Burgerhuis in eclectische stijl gebouwd in opdracht van G. Laroche, naar een ontwerp door de architecten Michel en Jan De Braey uit 1922. Het gebouw dat werd uitgevoerd door de aannemer Arthur Bernaerts, behoort tot het late werk van Michel De Braey, die alvorens in 1925 een punt achter zijn carrière te zetten, nog een vijftal jaar geassocieerd was met zijn zoon Jan. Veeleer hybride van karakter sluit het ontwerp eerder aan bij de Engels geïnspireerde cottage-architectuur die De Braey vóór de Eerste Wereldoorlog realiseerde, dat bij zijn residentiële stadsarchitectuur in beaux-artsstijl uit dezelfde periode. Tot deze laatste strekking behoort de woning Geeraerts even hogerop in de Markgravelei, die vader en zoon De Braey in hetzelfde jaar ontwierpen.

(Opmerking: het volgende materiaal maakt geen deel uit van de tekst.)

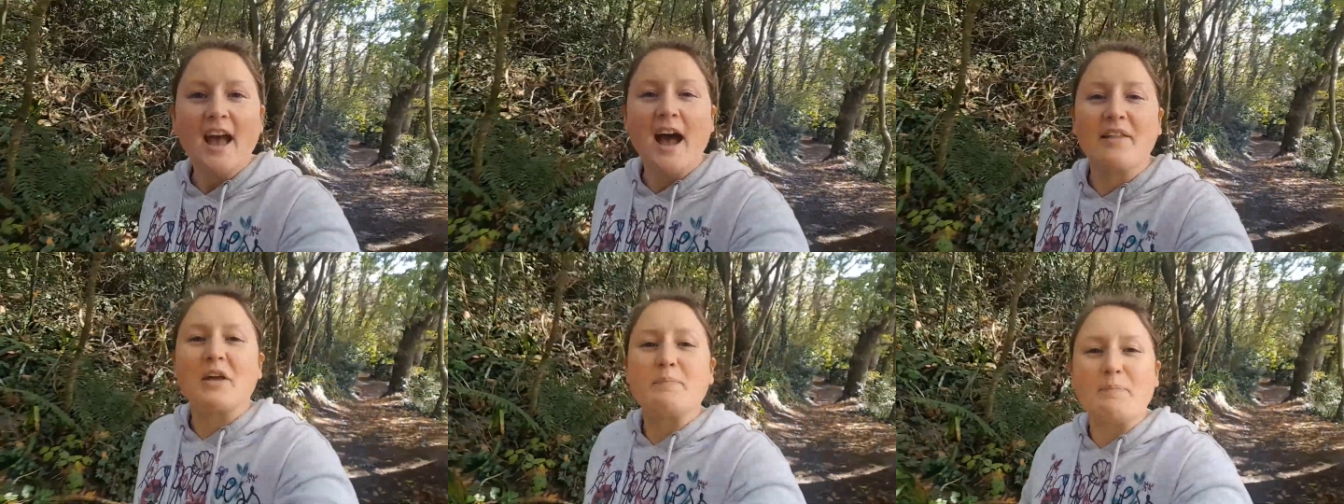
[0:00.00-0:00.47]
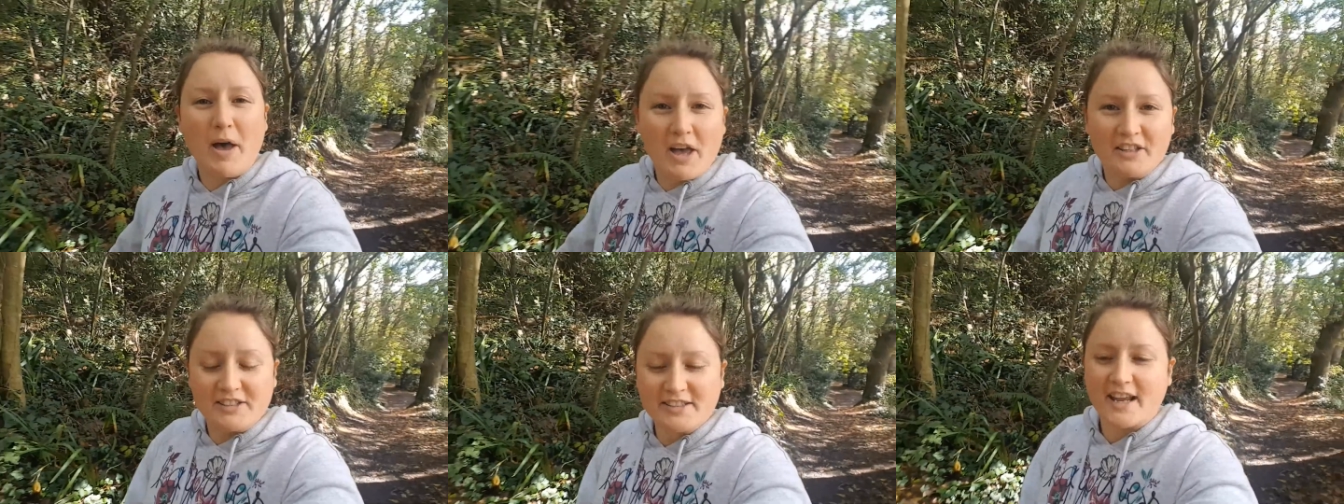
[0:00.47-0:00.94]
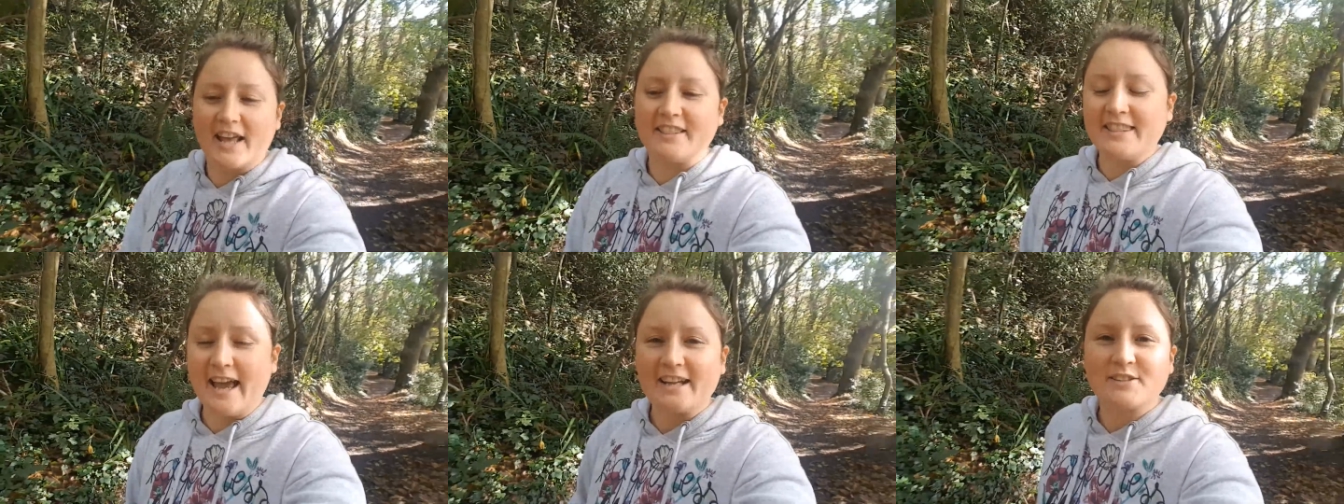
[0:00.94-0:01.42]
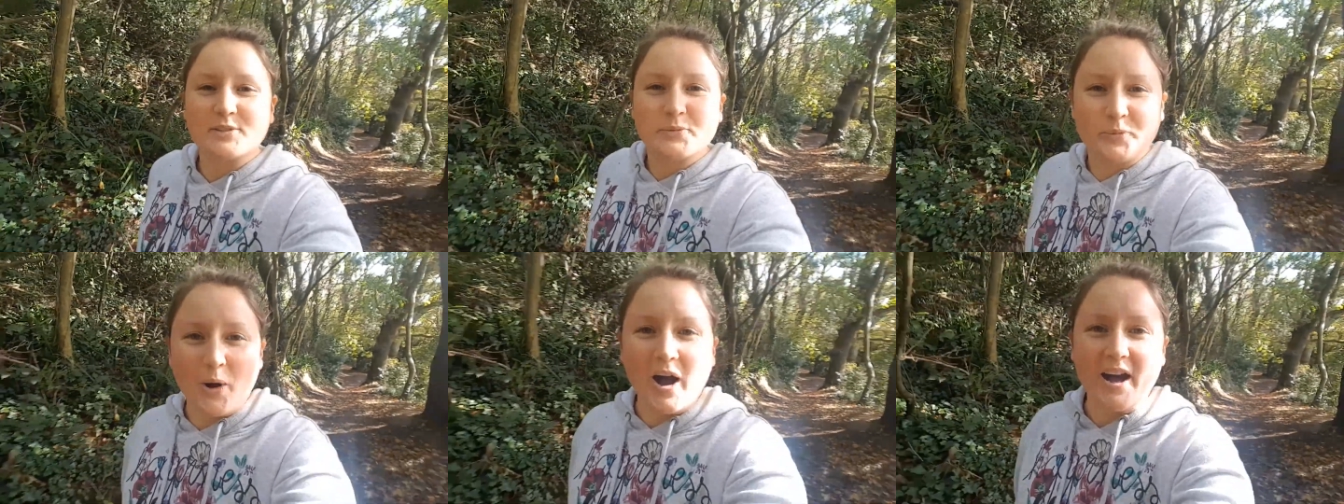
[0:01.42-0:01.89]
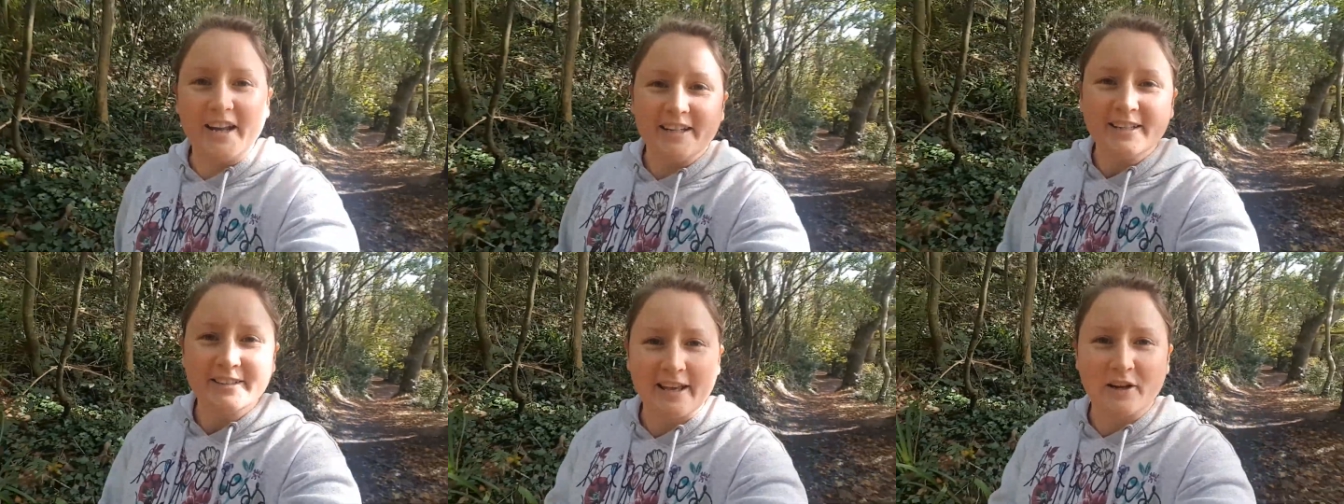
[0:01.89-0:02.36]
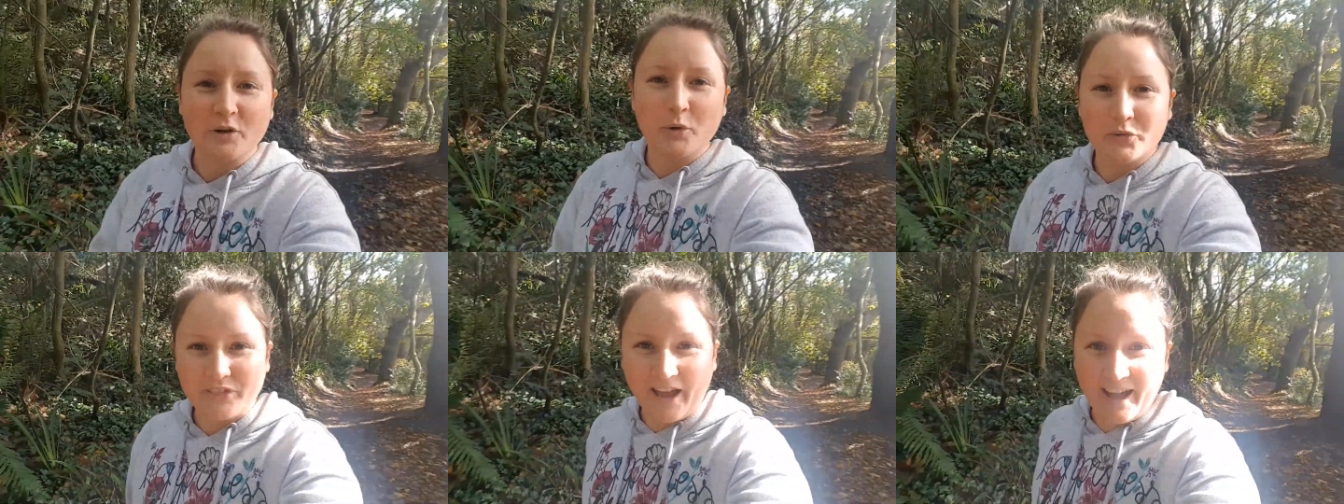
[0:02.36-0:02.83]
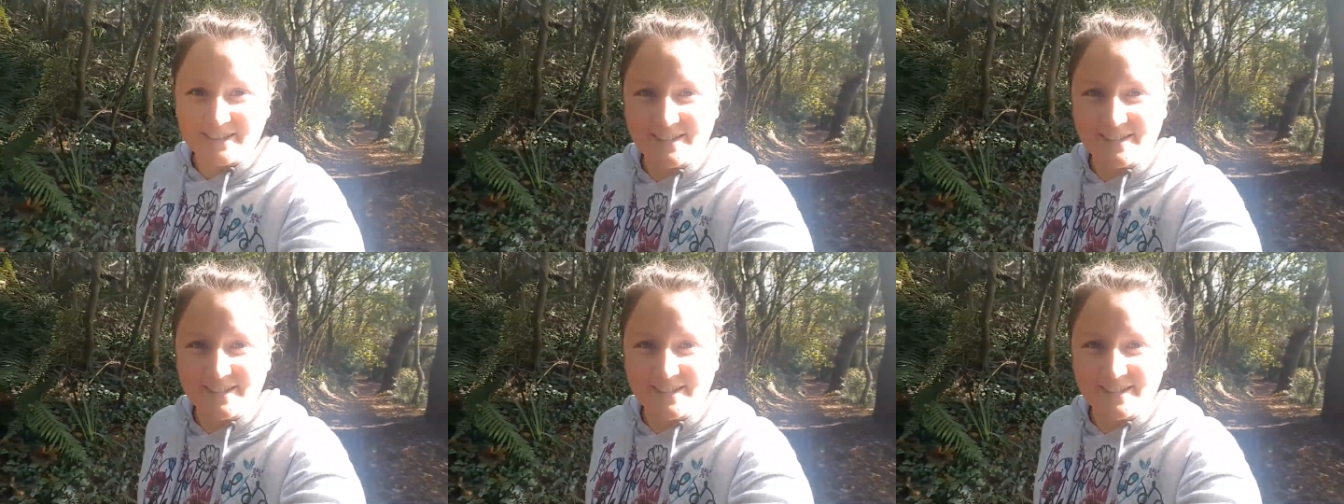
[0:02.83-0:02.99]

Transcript: and they burnt, and that's why they're called that.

De rijwoning met een gevelbreedte van drie traveeën, omvat drie bouwlagen en een mansardedak (kunstleien). Een vlakke bepleistering ontsierd vandaag de lijstgevel, die werd ontworpen met een parement uit natuursteen. Regelmatig van opbouw, legt de compositie de klemtoon op de bel-etage, waar een bow-window met een vierlicht en een doorgetrokken waterlijst de middenas markeert. De rondboogdeur, de rechthoekige benedenvensters en de getoogde bovenvensters zijn licht verdiept in het gevelvlak geplaatst. Het houten schrijnwerk met kleine roedeverdeling is bewaard.
De plattegrond volgt de typologie van de bel-etagewoning , die over de volledige breedte wordt opgedeeld door de centrale traphal met bovenlicht. Volgens de bouwplannen bood de begane grond oorspronkelijk ruimte aan de inkom, de spreekkamer en de keuken met keukenlift. Op de bel-etage neemt het salon-fumoir de straatzijde in, daar waar de eetkamer achteraan via een buitentrap verbonden is met de tuin. De tweede verdieping bestaat uit de grote slaapkamer met en suite badkamer en de 'nursery'. Onder het dak bevinden zich de logeerkamer, twee mansardekamers en een bergruimte.
- Stadsarchief Antwerpen, bouwdossier 1922#13071.